Carl Brière joue gros: après avoir travaillé pour des éditeurs et des distributeurs de jeux de société qui avaient pignon sur rue ici comme ailleurs, voilà qu’il a créé Synapses Games, une maison d’édition québécoise qui doit lancer son premier titre, Incubation, en septembre. Portrait d’un secteur économique en pleine transformation.
Au premier abord, M. Brière n’était pas destiné à s’intéresser au domaine du jeu de société. « J’avais étudié en science, et ils ont éventuellement fermé le centre de recherche; j’avais un bébé naissant, et il fallait donc que je me retrouve un emploi rapidement. Je suis donc retourné aux études, et je travaillais à temps partiel dans un entrepôt de jeux de société qui était à côté de chez moi. C’était Filosofia, à l’époque, qui faisait Catan en français et Pandémie« , mentionne-t-il au bout du fil.
« En travaillant dans le milieu, j’ai commencé à m’intéresser beaucoup (au domaine). On m’a offert un emploi pour devenir représentant des ventes au Québec. De fil en aiguille, c’est là que je me suis mis à toucher à toutes sortes de projets, et ma connaissance des jeux et du marché a évolué en très peu de temps. »
Voilà donc que Carl Brière décide de tenter le coup en créant sa propre maison d’édition. Le premier titre, Incubation, propose aux joueurs de faire preuve d’audace et de détermination pour incuber des oeufs de dragons et ainsi accumuler une petite fortune.
Ce jeu, et les deux autres qui sont aussi en préparation, Crazy Tower et Coatl, s’inscrivent dans un contexte où il n’y a jamais autant de joueurs, mais aussi autant de jeux. Les conditions du marché sont-elles donc propices, en ce moment, à l’arrivée d’une nouvelle entreprise? « Oui, mais en même temps, mon segment de jeu est très précis. Je veux vraiment des jeux très faciles d’accès et très familiaux », précise M. Brière.
« Le marché est encore en croissance, mais il y a plus de concurrence qu’il n’y en avait il y a cinq ans. À l’aide de mes 10 années d’expérience dans le domaine, je comprends un peu mieux ce qui pousse les gens à revenir vers un jeu, à lancer une nouvelle partie. Je veux vraiment créer un catalogue pour des nouvelles personnes qui ne sont pas habituées à jouer à des jeux de société, mais qui n’est pas ennuyant non plus pour ceux qui sont plus expérimentés. »
Pour se démarquer, dans ce contexte de forte concurrence, Carl Brière sépare les boutiques et autres magasins en deux catégories: tout d’abord, les vendeurs « spécialisés », catégorie dans laquelle il inclut également les succursales Archambault et Renaud-Bray, qui vendent des jeux depuis quelques années déjà.
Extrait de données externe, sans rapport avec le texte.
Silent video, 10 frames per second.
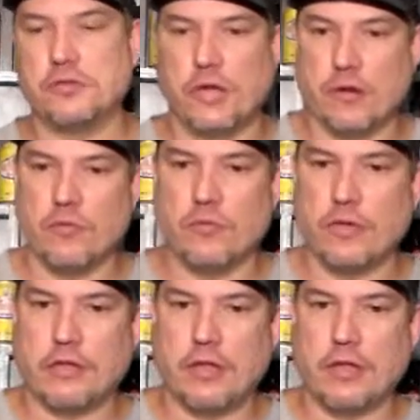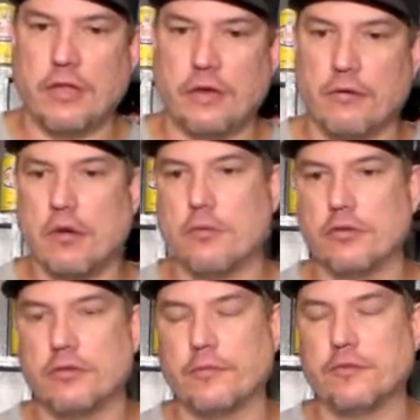So they think that,
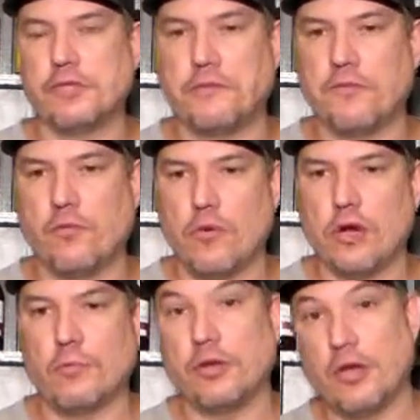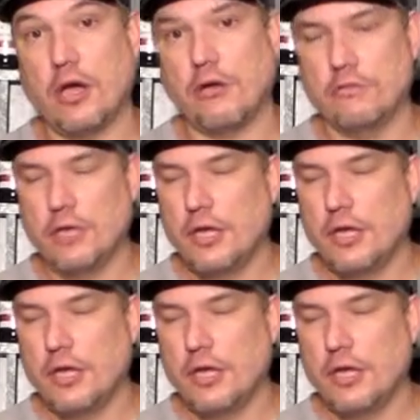oh, they were safe in the water. But no,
Ensuite, il y a les grands détaillants Walmart et Toys R’ Us, par exemple, qui vendent davantage des « jeux jouets », précise M. Brière.
« Je me dirige moins vers les grands détaillants… Par contre, en tant qu’éditeur, je ne ferai pas le démarchage directement. Ce sera mon distributeur, Asmodee Canada, qui s’occupera de cette question.
Un marché saturé?
Outre les éditeurs qui publient davantage de jeux, outre les pubs ludiques qui vendent également des titres, outre les événements spéciaux qui initient les néophytes, outre les indémodables que sont Monopoly et autres Clue, la plateforme de sociofinancement Kickstarter sert elle aussi de tremplin pour de nouveaux titres. Avec comme résultat que plusieurs centaines de jeux font leur apparition chaque année. Y a-t-il risque de noyer le marché sous une vague de jetons, cartes et autres dés?
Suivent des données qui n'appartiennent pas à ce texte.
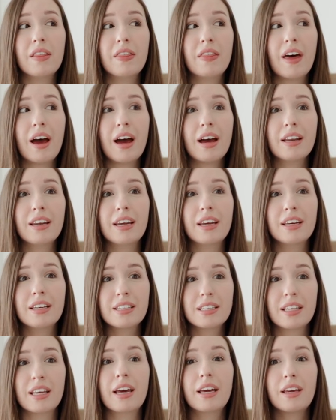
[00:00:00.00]
That
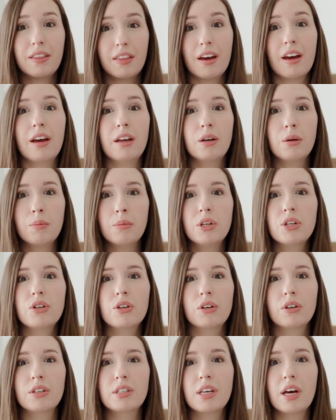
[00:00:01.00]
is like the
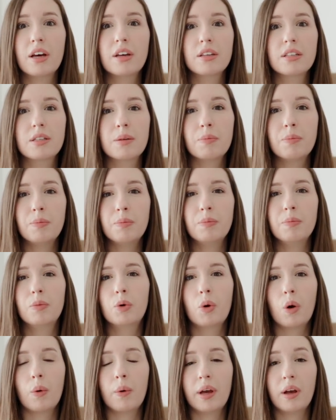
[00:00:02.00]
endometrial cells
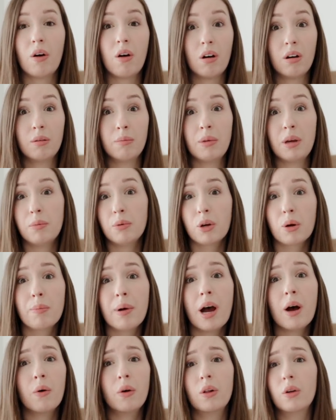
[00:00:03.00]
growing on maybe your
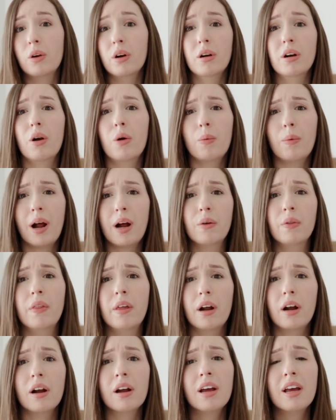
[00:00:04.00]
bowel or around
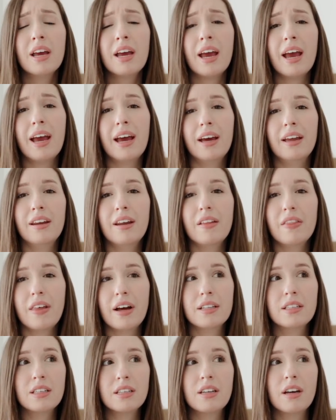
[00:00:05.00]
there. And
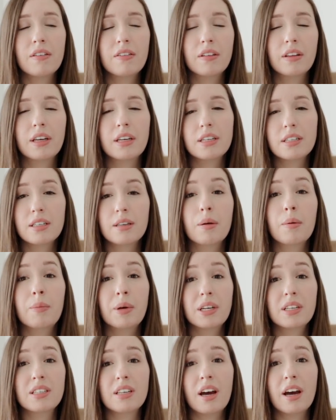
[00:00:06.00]
that's definitely a
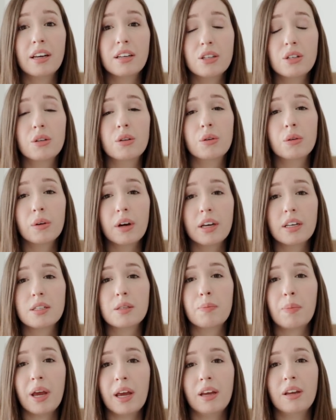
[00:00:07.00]
big sign too,
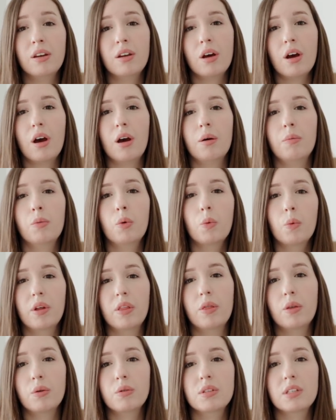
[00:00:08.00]
is pain
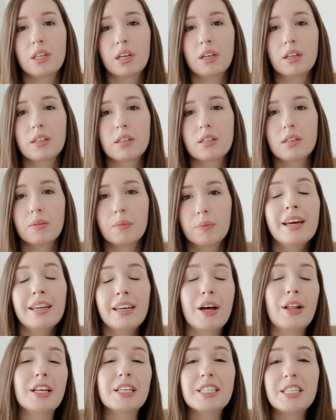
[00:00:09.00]
with those things. The
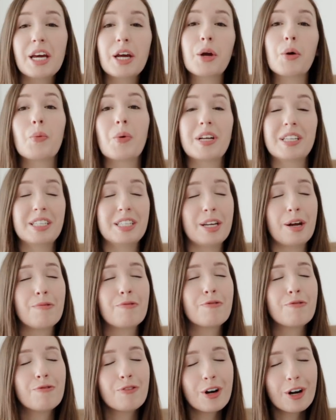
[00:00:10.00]
Now let's take it one step
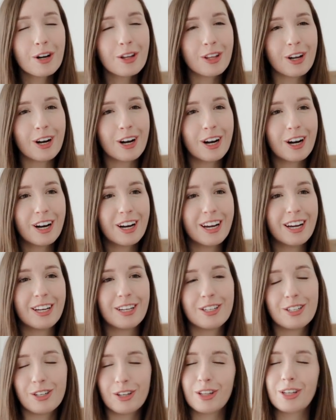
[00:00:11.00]
further
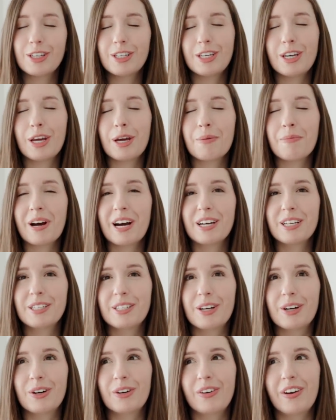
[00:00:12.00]
into the TMI
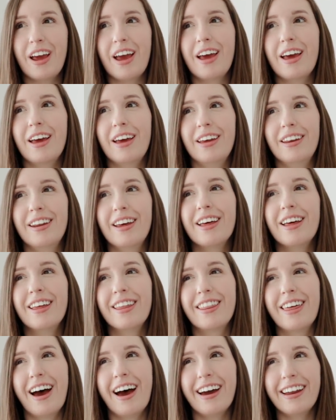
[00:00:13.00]
zone, and
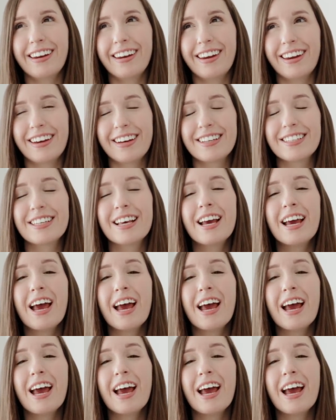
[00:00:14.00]
that is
« Effectivement, il y a énormément d’offre; j’ai l’impression que le marché sera éventuellement saturé, et ce n’est pas simplement la faute à Kickstarter. C’est un peu comme à la fin des années 1990: les jeux vidéo étaient hyper prisés, les grosses compagnies avaient énormément de sorties par année. Aujourd’hui, les grands studios se concentrent sur trois ou quatre noms qui fonctionnent extrêmement bien », indique Carl Brière, qui prévoit l’émergence d’un phénomène similaire du côté des jeux de société.
D’ici à ce que cette « correction » ait lieu, M. Brière et Synapses Games entendent bien se tailler une place sur le marché. Et qui peut dire non à des titres familiaux de belle facture?